**Your instructions:** What is needed is an exact copy of every entry, without the pictures.

Stored data
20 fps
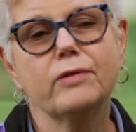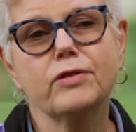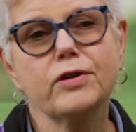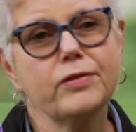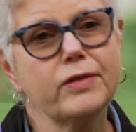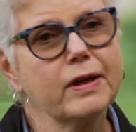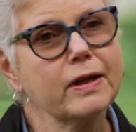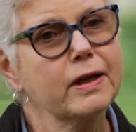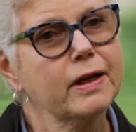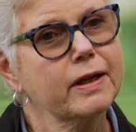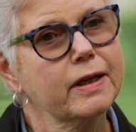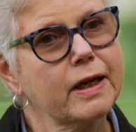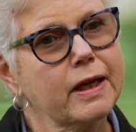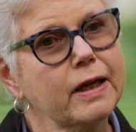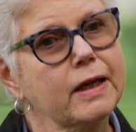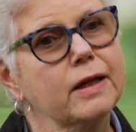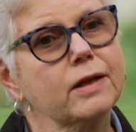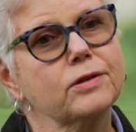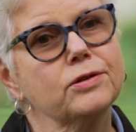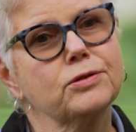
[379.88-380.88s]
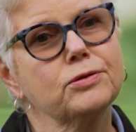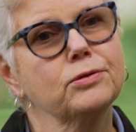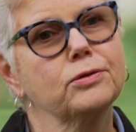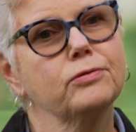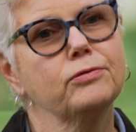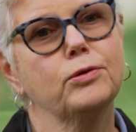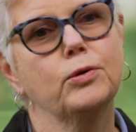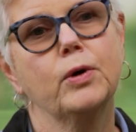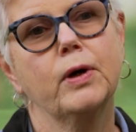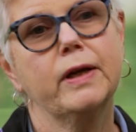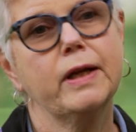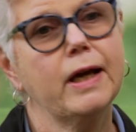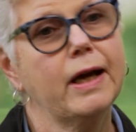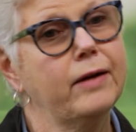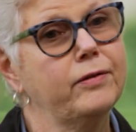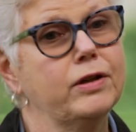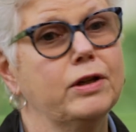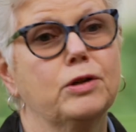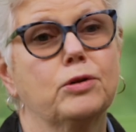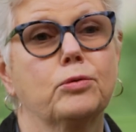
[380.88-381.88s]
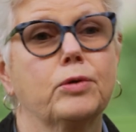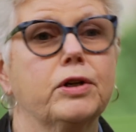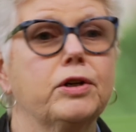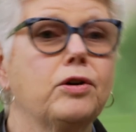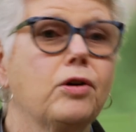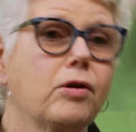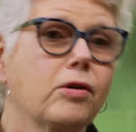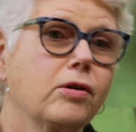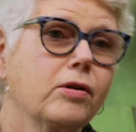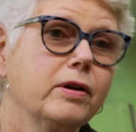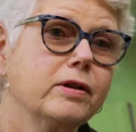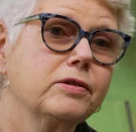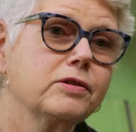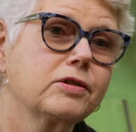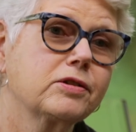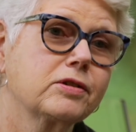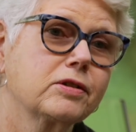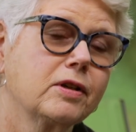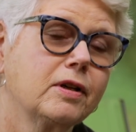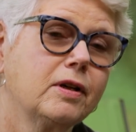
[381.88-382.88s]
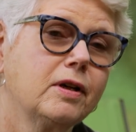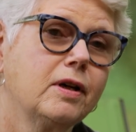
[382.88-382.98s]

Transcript: everything I can to avoid having a recurrence.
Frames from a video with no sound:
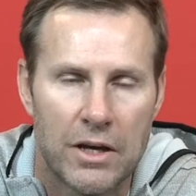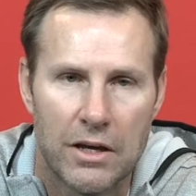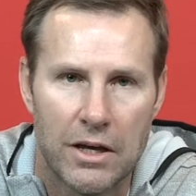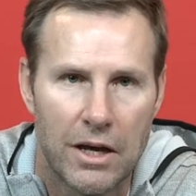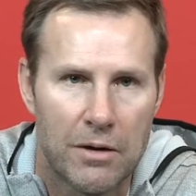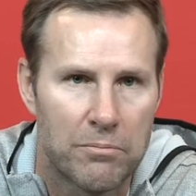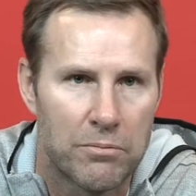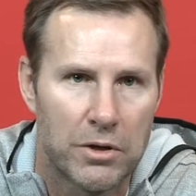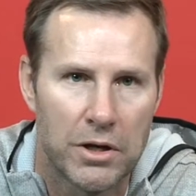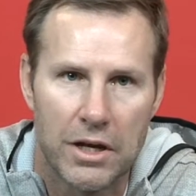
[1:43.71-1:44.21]

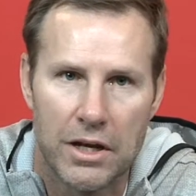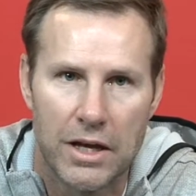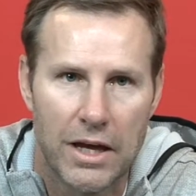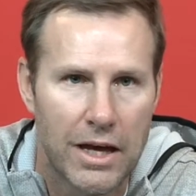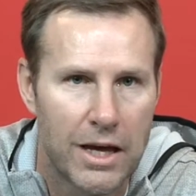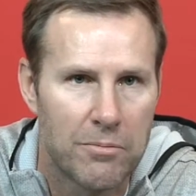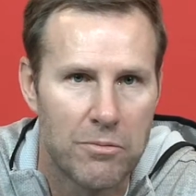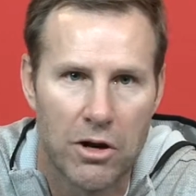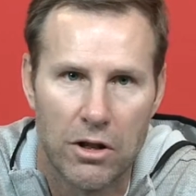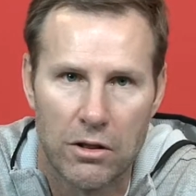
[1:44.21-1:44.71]
He hadn't played a
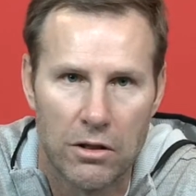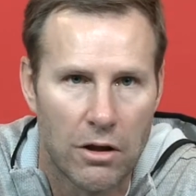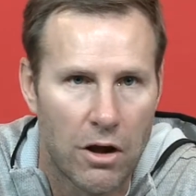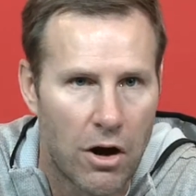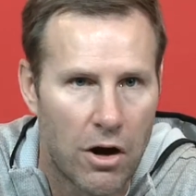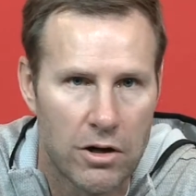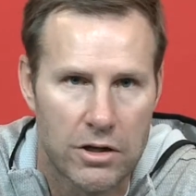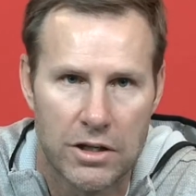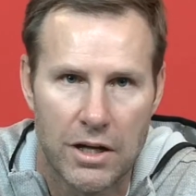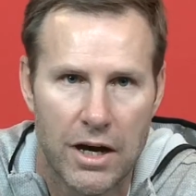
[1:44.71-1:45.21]
game in a
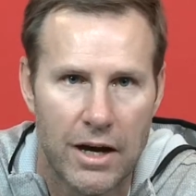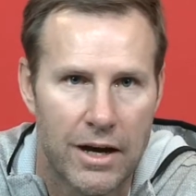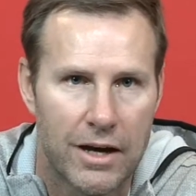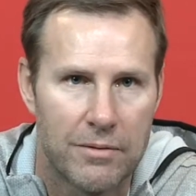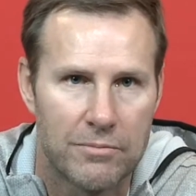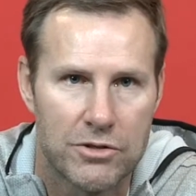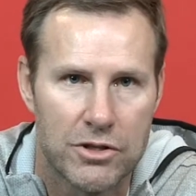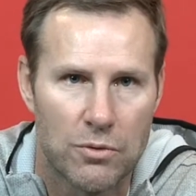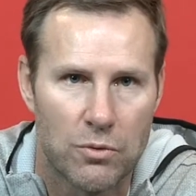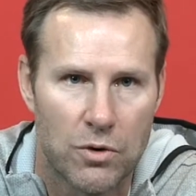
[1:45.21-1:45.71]
long
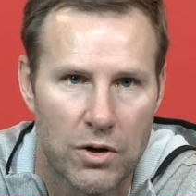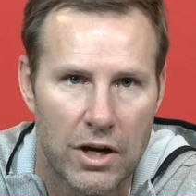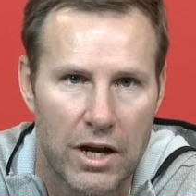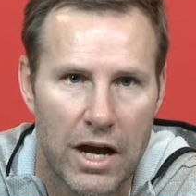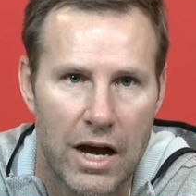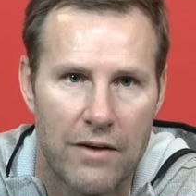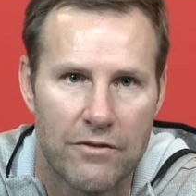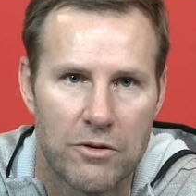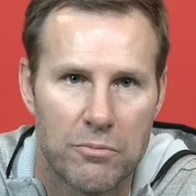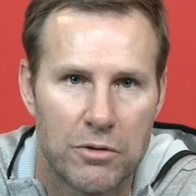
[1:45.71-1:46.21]
time. So we're going
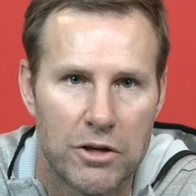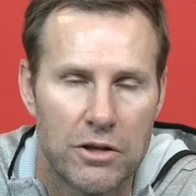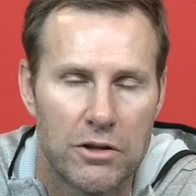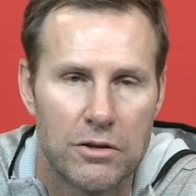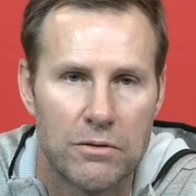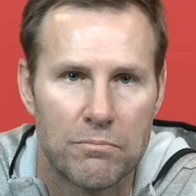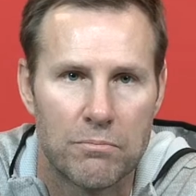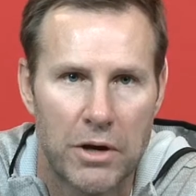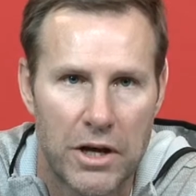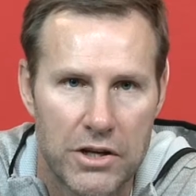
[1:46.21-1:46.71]
to have to be
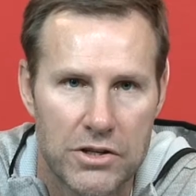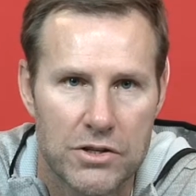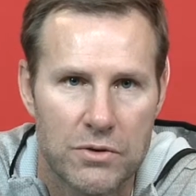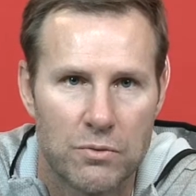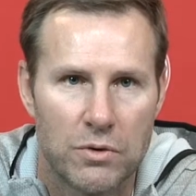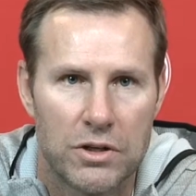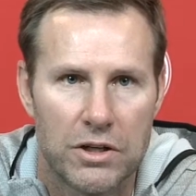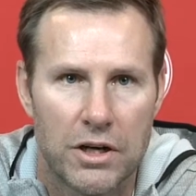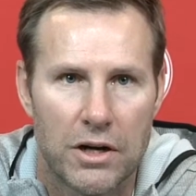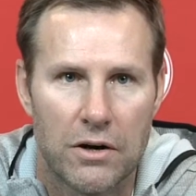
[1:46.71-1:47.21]

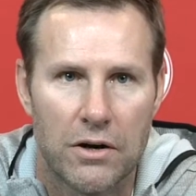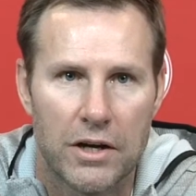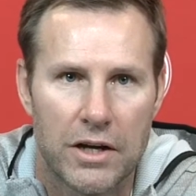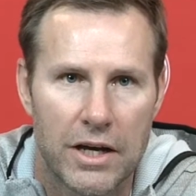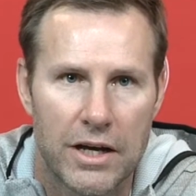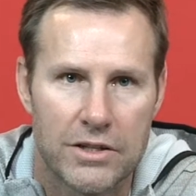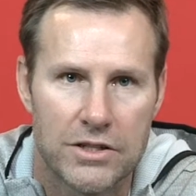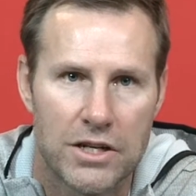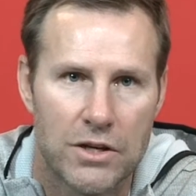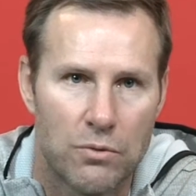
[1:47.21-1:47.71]
patient with
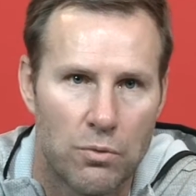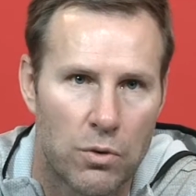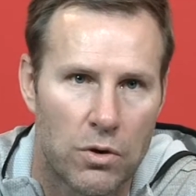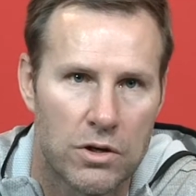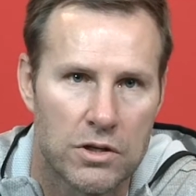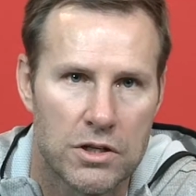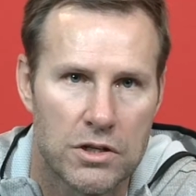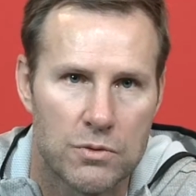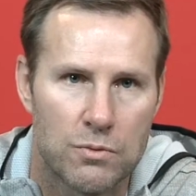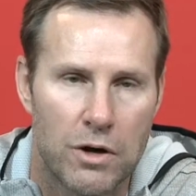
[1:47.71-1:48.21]
Derek as he
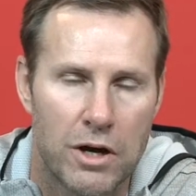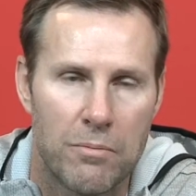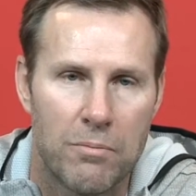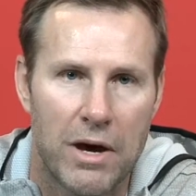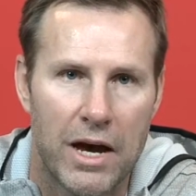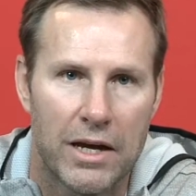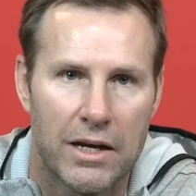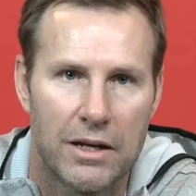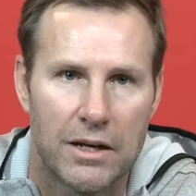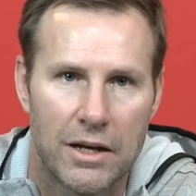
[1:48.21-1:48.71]
works his way
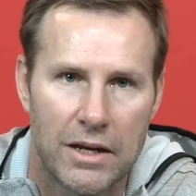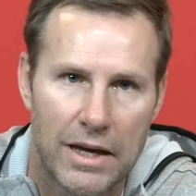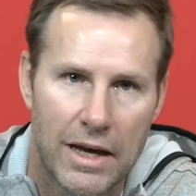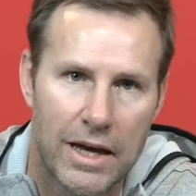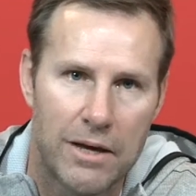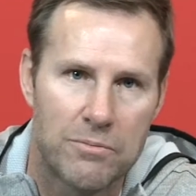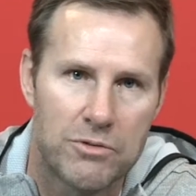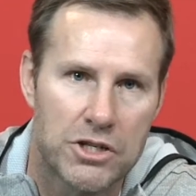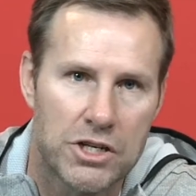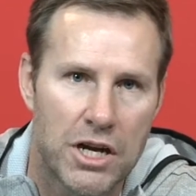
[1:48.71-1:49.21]
back into
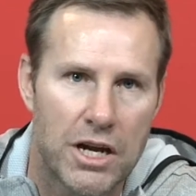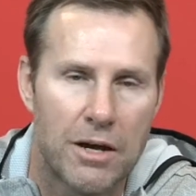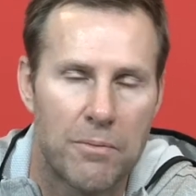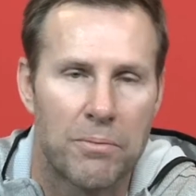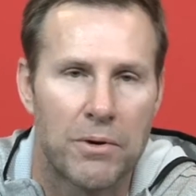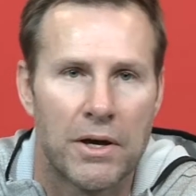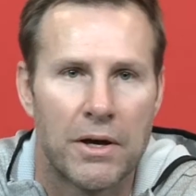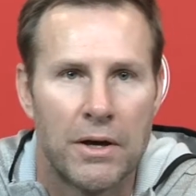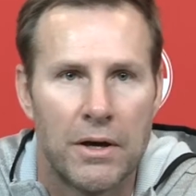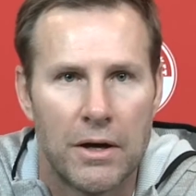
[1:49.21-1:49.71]
game
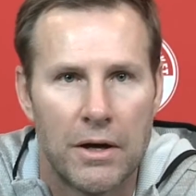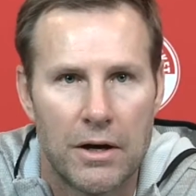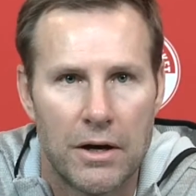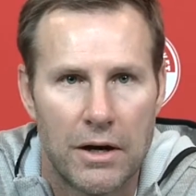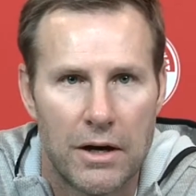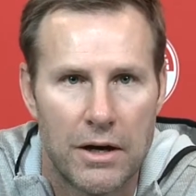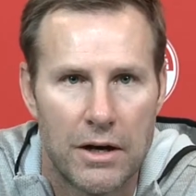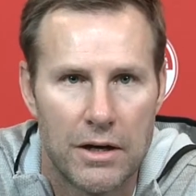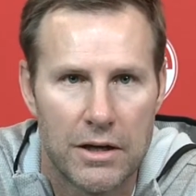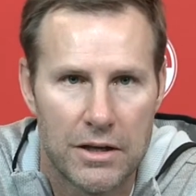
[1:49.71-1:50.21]
shape
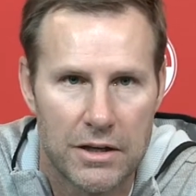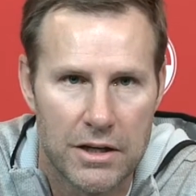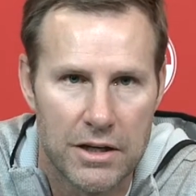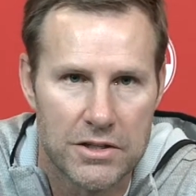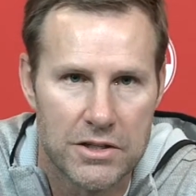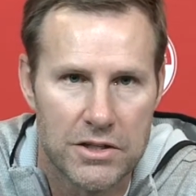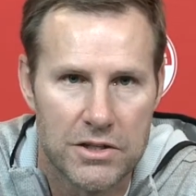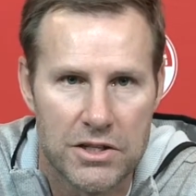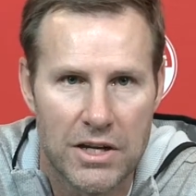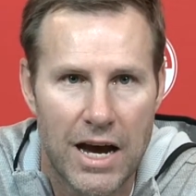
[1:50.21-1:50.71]
and
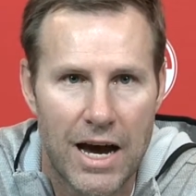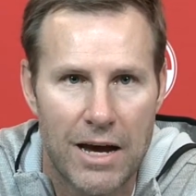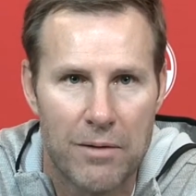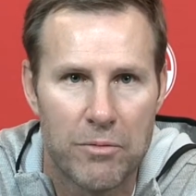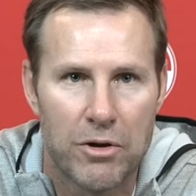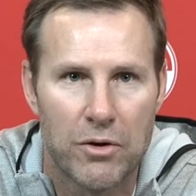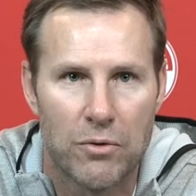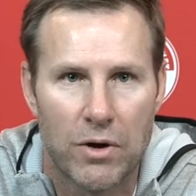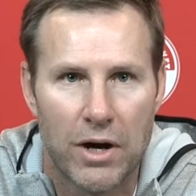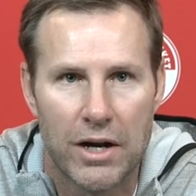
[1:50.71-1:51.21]
gets his
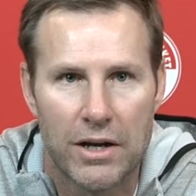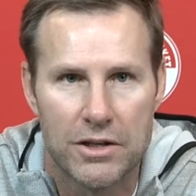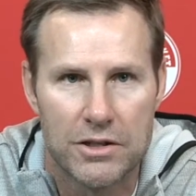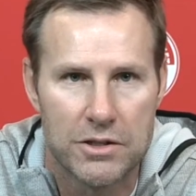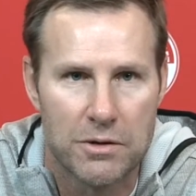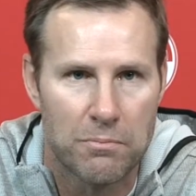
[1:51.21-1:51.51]
timing right.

**Answer section:**
20 fps
[379.88-380.88s]
[380.88-381.88s]
[381.88-382.88s]
[382.88-382.98s]

Transcript: everything I can to avoid having a recurrence.
Frames from a video with no sound:
[1:43.71-1:44.21]

[1:44.21-1:44.71]
He hadn't played a
[1:44.71-1:45.21]
game in a
[1:45.21-1:45.71]
long
[1:45.71-1:46.21]
time. So we're going
[1:46.21-1:46.71]
to have to be
[1:46.71-1:47.21]

[1:47.21-1:47.71]
patient with
[1:47.71-1:48.21]
Derek as he
[1:48.21-1:48.71]
works his way
[1:48.71-1:49.21]
back into
[1:49.21-1:49.71]
game
[1:49.71-1:50.21]
shape
[1:50.21-1:50.71]
and
[1:50.71-1:51.21]
gets his
[1:51.21-1:51.51]
timing right.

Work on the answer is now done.